**Activity**
The copy has to match the records word for word and include no pictures.

**Dataset records**
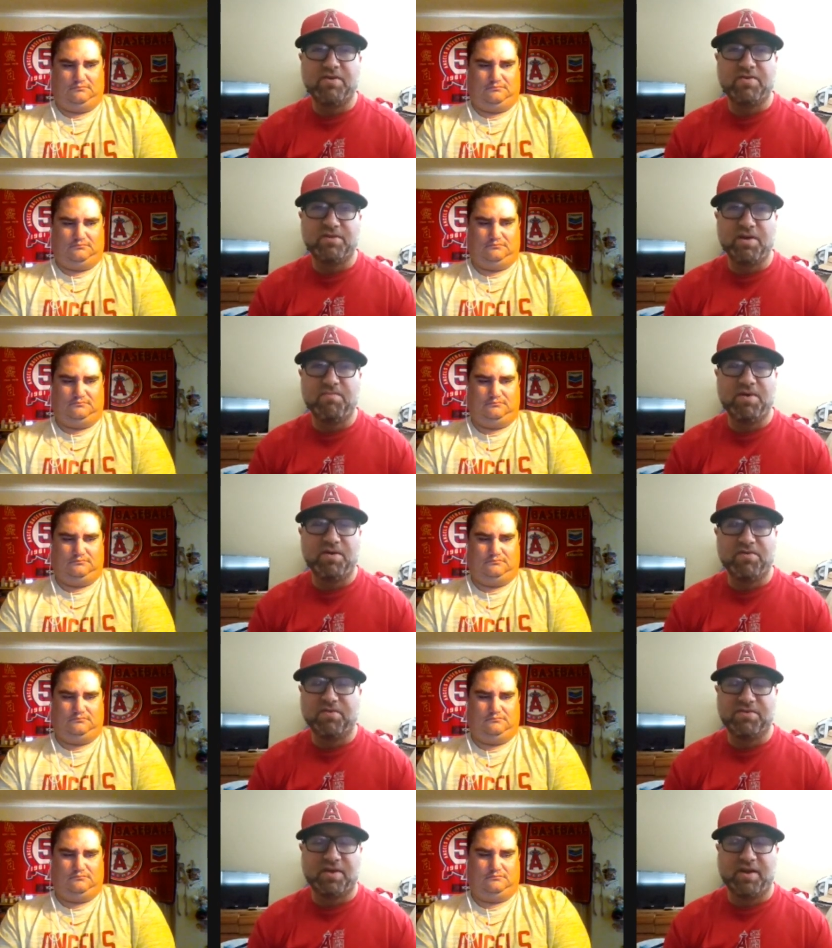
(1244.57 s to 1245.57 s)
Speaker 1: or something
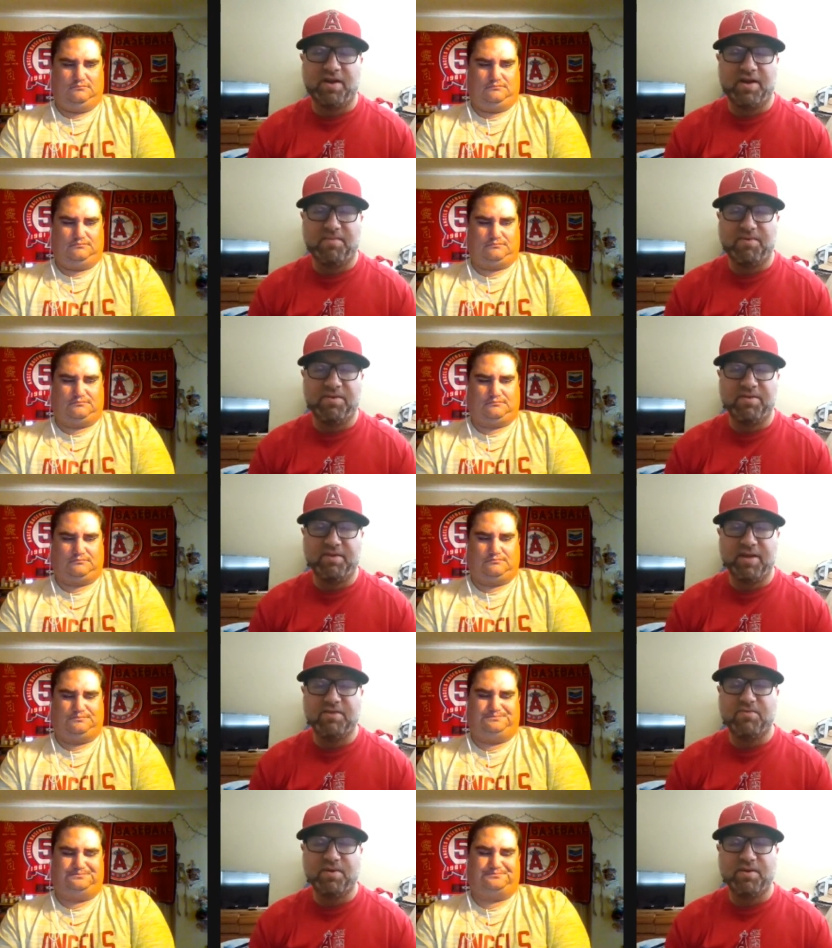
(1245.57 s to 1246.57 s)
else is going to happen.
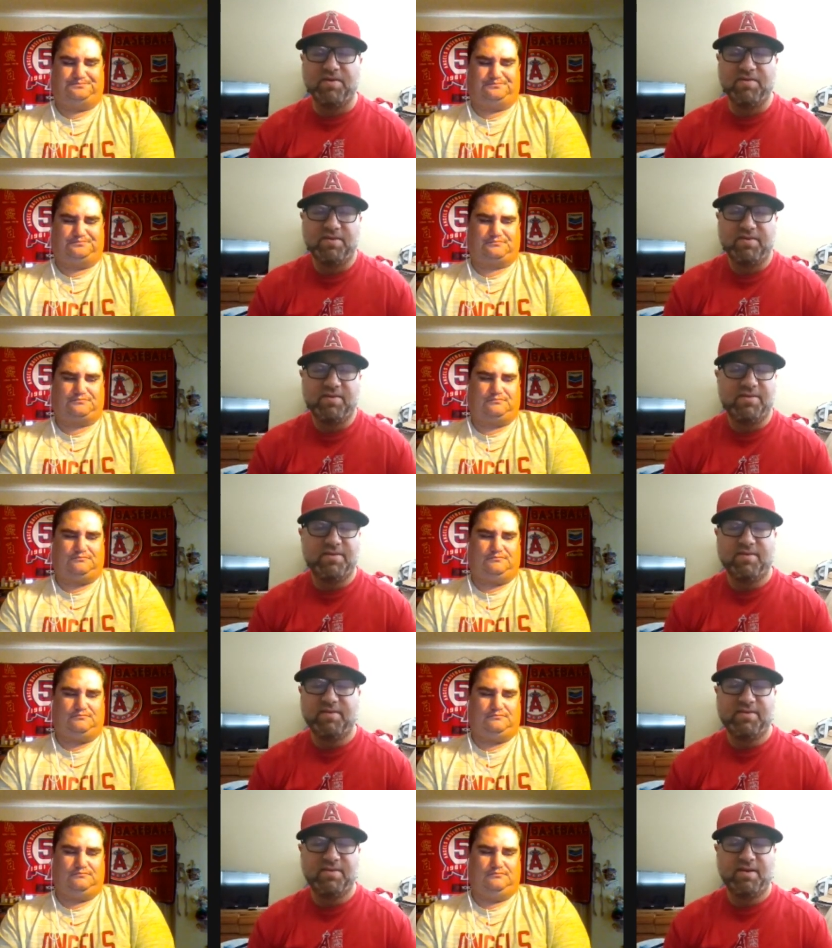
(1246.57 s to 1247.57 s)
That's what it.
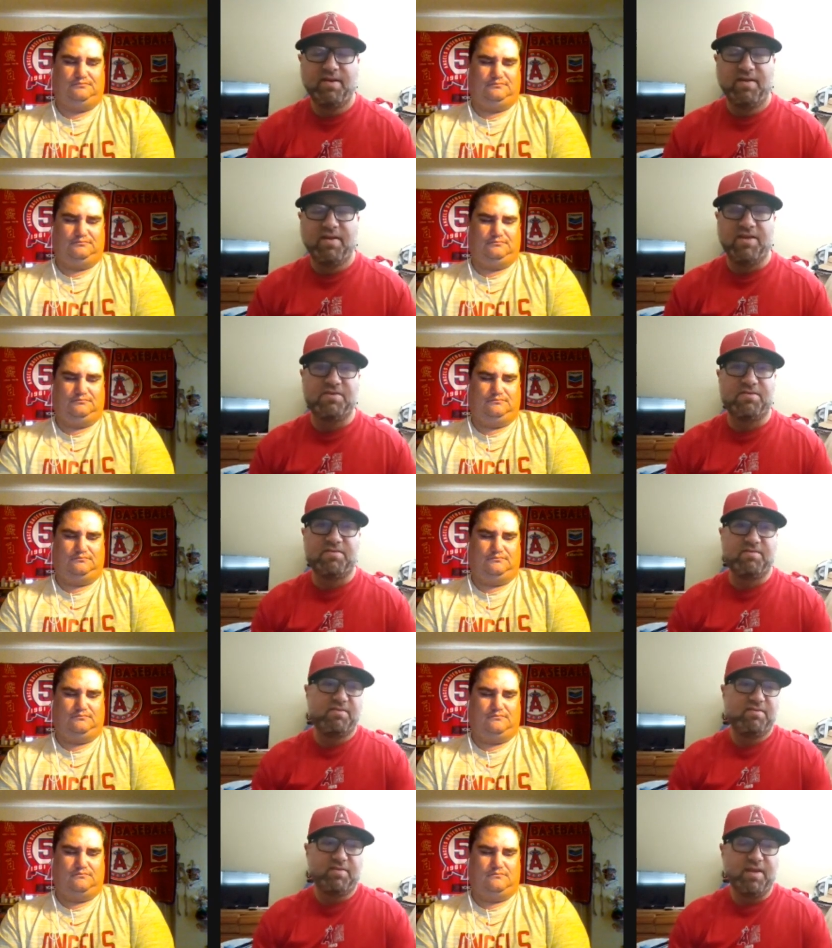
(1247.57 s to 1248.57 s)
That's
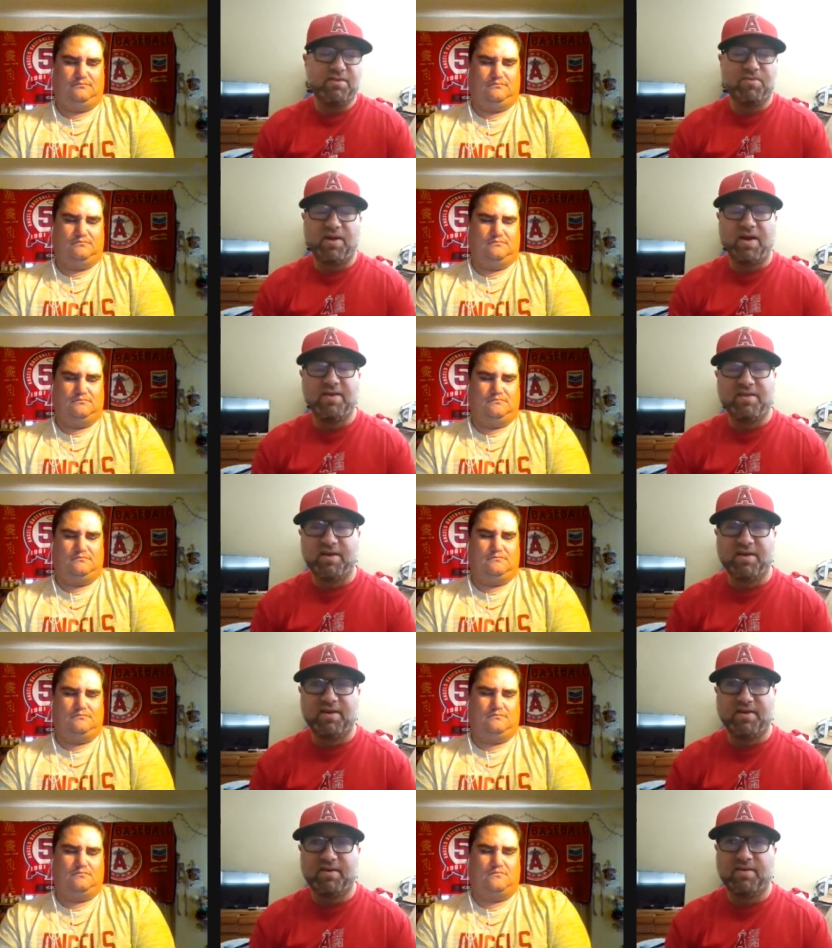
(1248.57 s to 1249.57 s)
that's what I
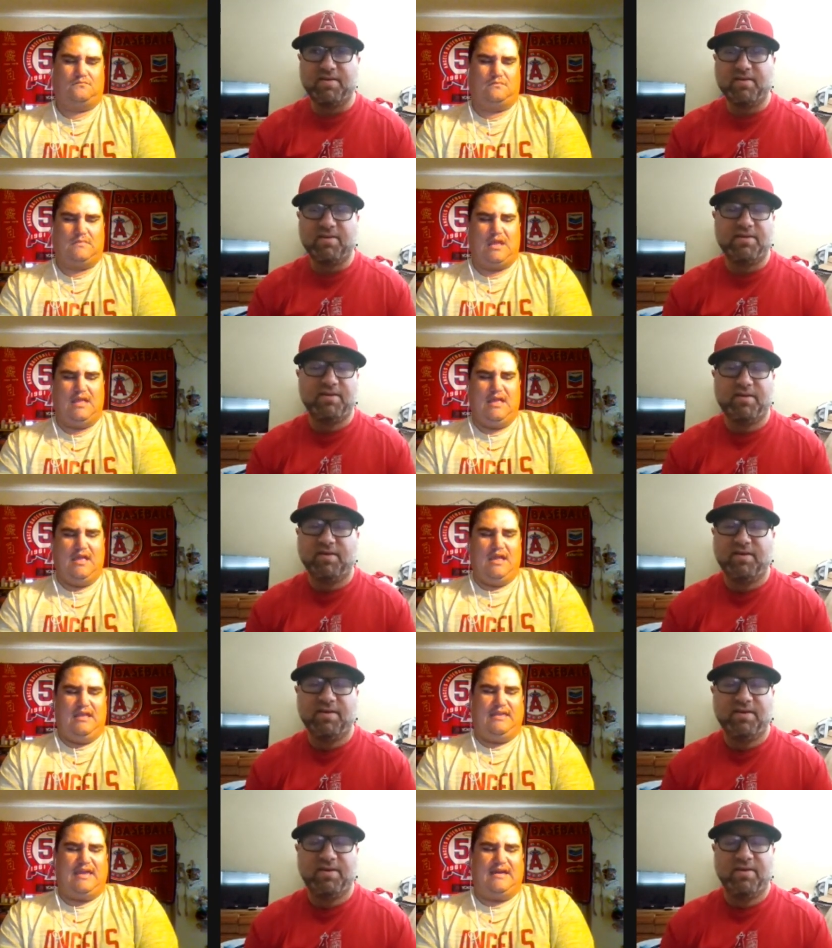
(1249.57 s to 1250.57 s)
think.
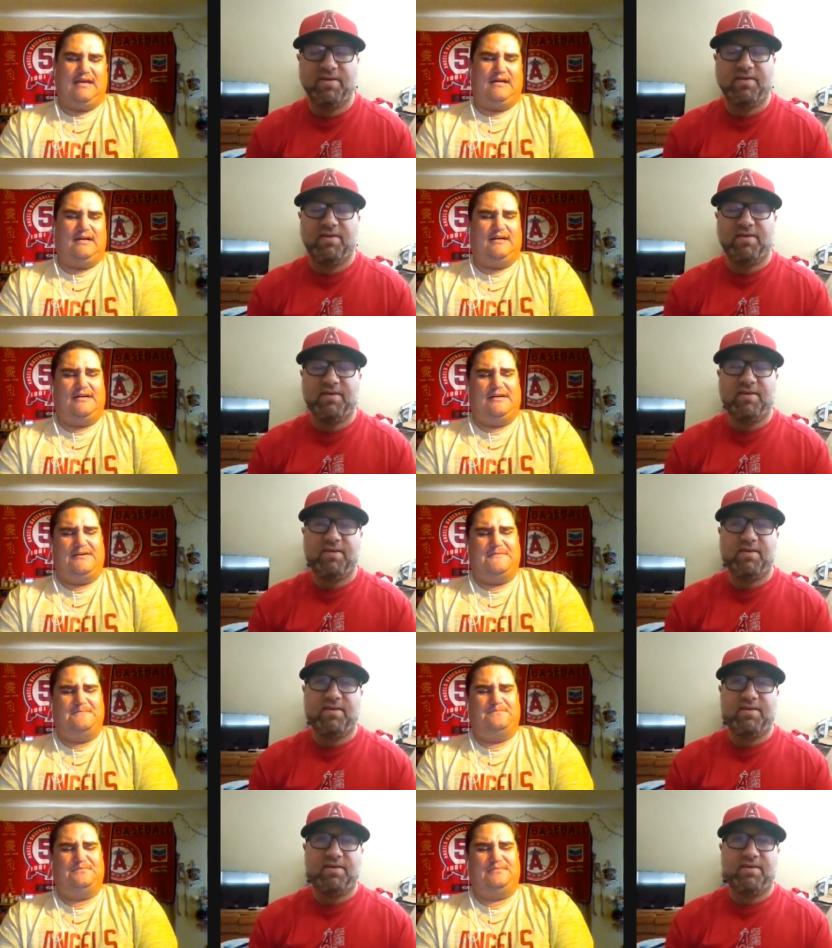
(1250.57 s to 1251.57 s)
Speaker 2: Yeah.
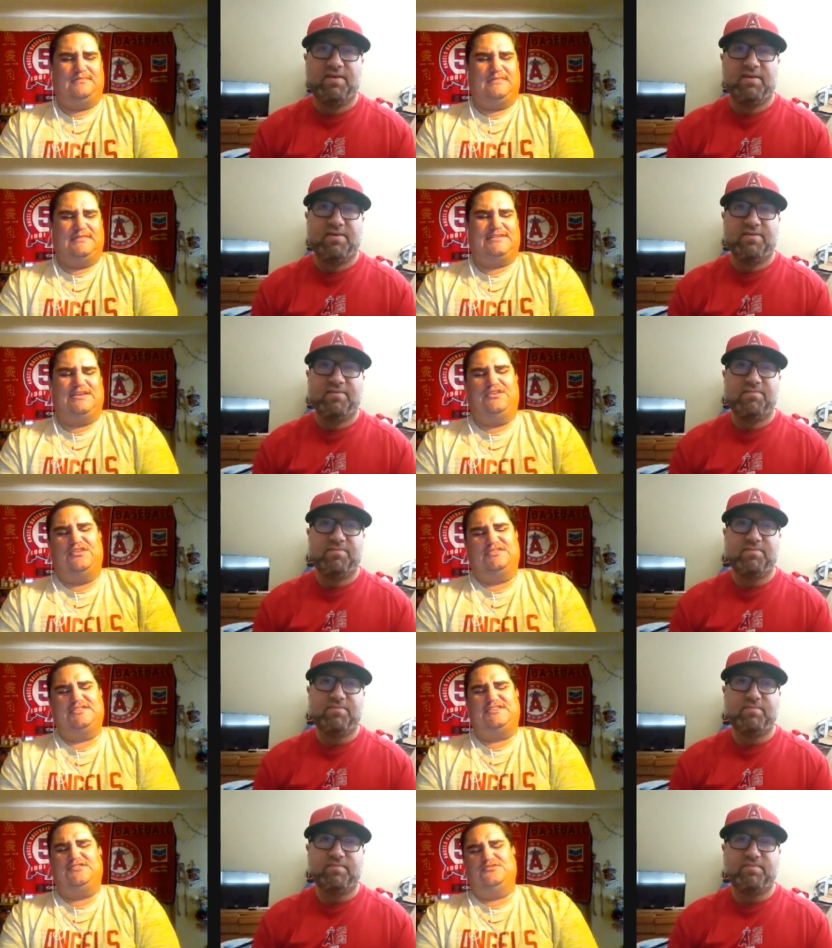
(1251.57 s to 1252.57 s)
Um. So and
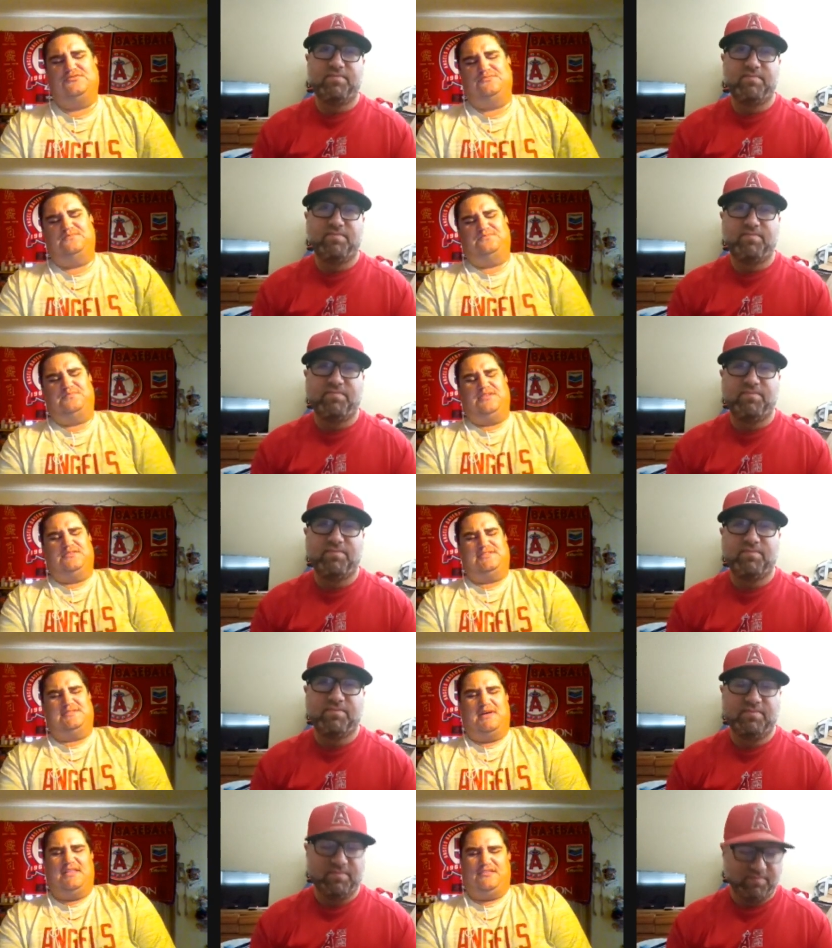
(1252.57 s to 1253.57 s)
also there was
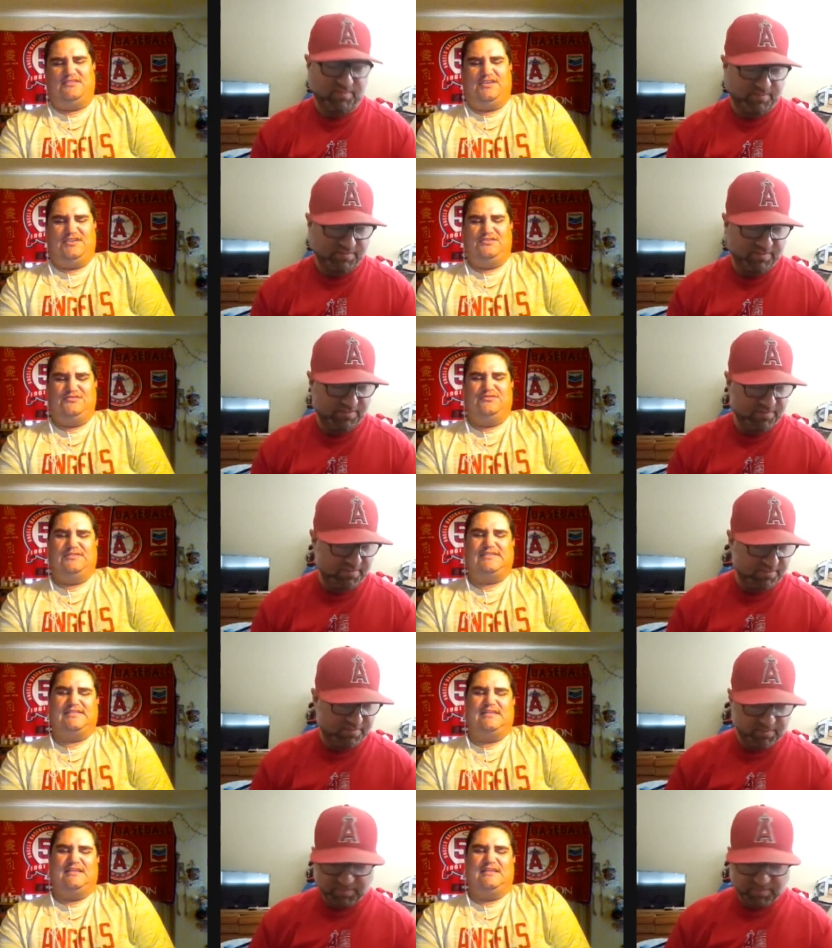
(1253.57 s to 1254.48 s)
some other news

**Output for this exercise**
(1244.57 s to 1245.57 s)
Speaker 1: or something
(1245.57 s to 1246.57 s)
else is going to happen.
(1246.57 s to 1247.57 s)
That's what it.
(1247.57 s to 1248.57 s)
That's
(1248.57 s to 1249.57 s)
that's what I
(1249.57 s to 1250.57 s)
think.
(1250.57 s to 1251.57 s)
Speaker 2: Yeah.
(1251.57 s to 1252.57 s)
Um. So and
(1252.57 s to 1253.57 s)
also there was
(1253.57 s to 1254.48 s)
some other news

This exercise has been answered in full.